Create581 {PPRL} | R Documentation |
Create Encrypted Statistical Linkage Keys
Description
Creates ESLs (also known as 581-Keys), which are the hashed combination of the full date of birth and sex and subsets of first and last names.
Usage
Create581(ID, data, code, password)
Arguments
ID |
a character vector or integer vector containing the IDs of the data.frame. |
data |
a data.frame containig the data to be encoded. |
code |
a list indicating how data is to be encoded for each column. The list must have the same length as the number of columns of the data.frame to be encrypted. |
password |
a string used as a password for the HMAC. |
Details
The original implementation uses the second and third position of the first name, the second, third and fifth position of the last name and full date of birth and sex as an input for an HMAC. This would be akin to using code = list(c(2, 3), c(2, 3, 5), 0, 0)

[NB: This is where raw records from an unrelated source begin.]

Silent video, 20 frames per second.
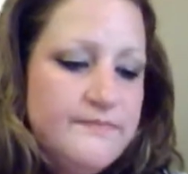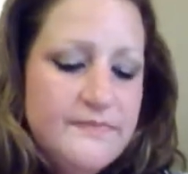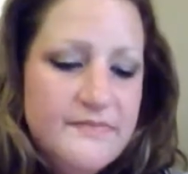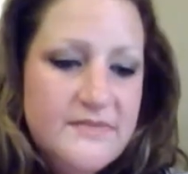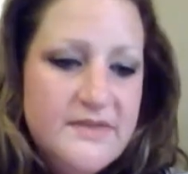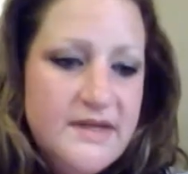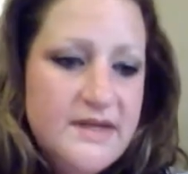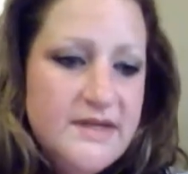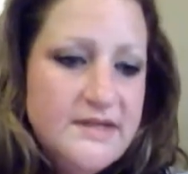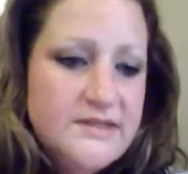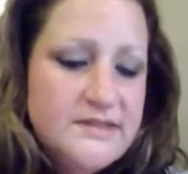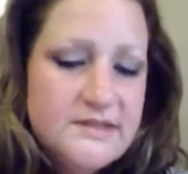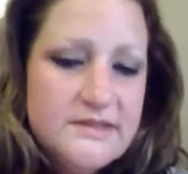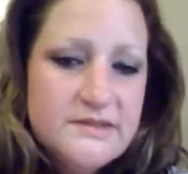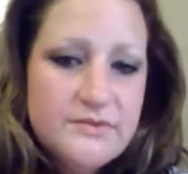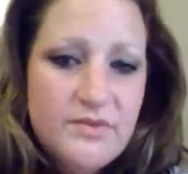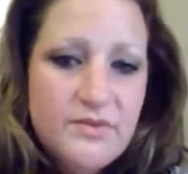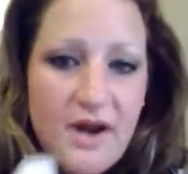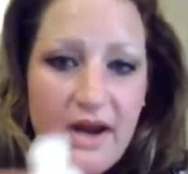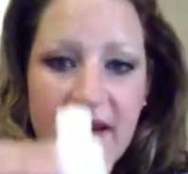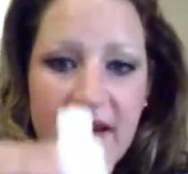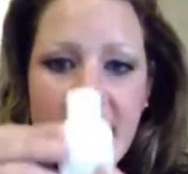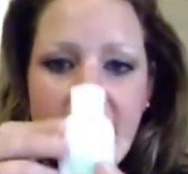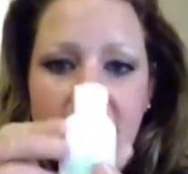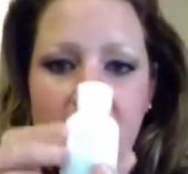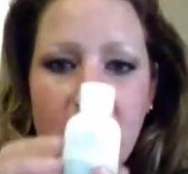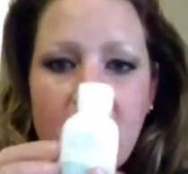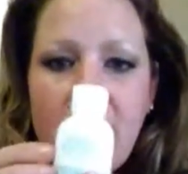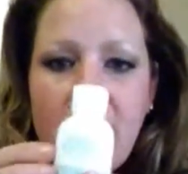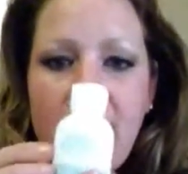This right
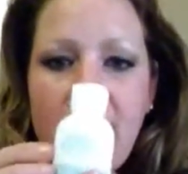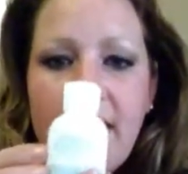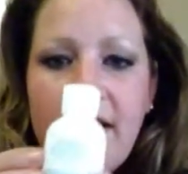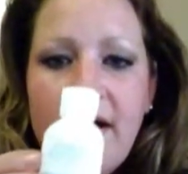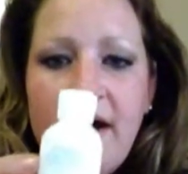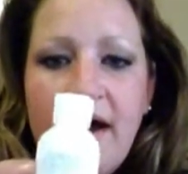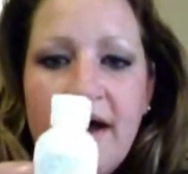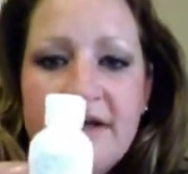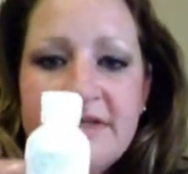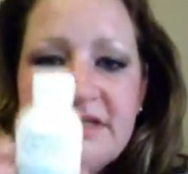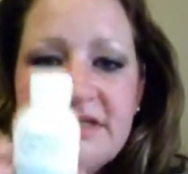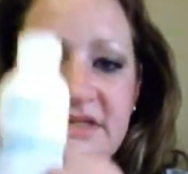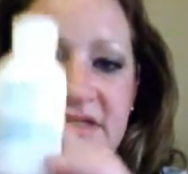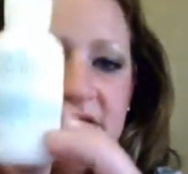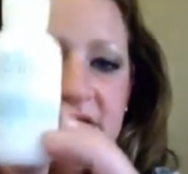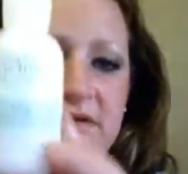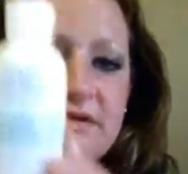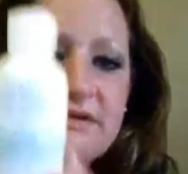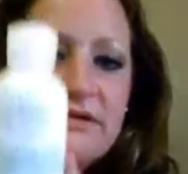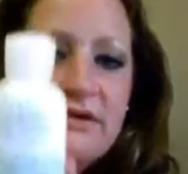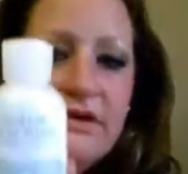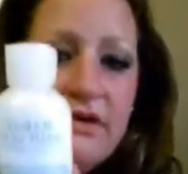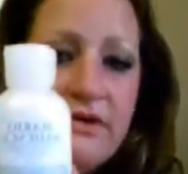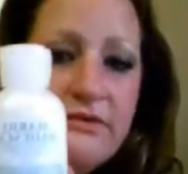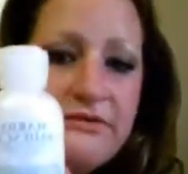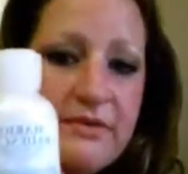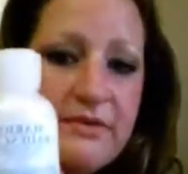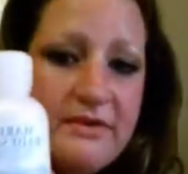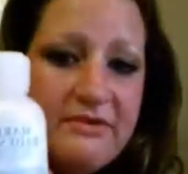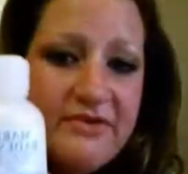here I got
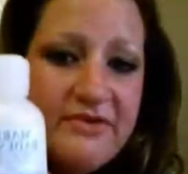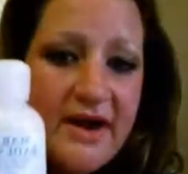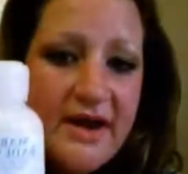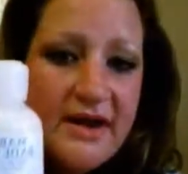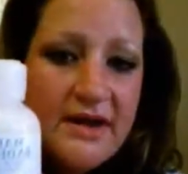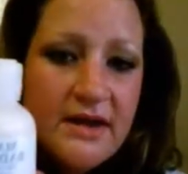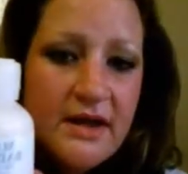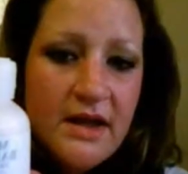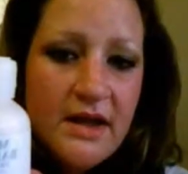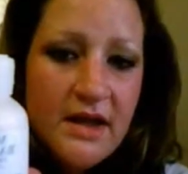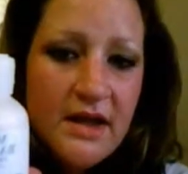from a friend.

. In this implementation, the positions of the subsets can be customized.
Value
A data.frame containing IDs and the corresponding Encrypted Statistical Linkage Keys.
Source
Karmel, R., Anderson, P., Gibson, D., Peut, A., Duckett, S., Wells, Y. (2010): Empirical aspects of record linkage across multiple data sets using statistical linkage keys: the experience of the PIAC cohort study. BMC Health Services Research 41(10).
See Also
Examples
# Load test data
testFile <- file.path(path.package("PPRL"), "extdata/testdata.csv")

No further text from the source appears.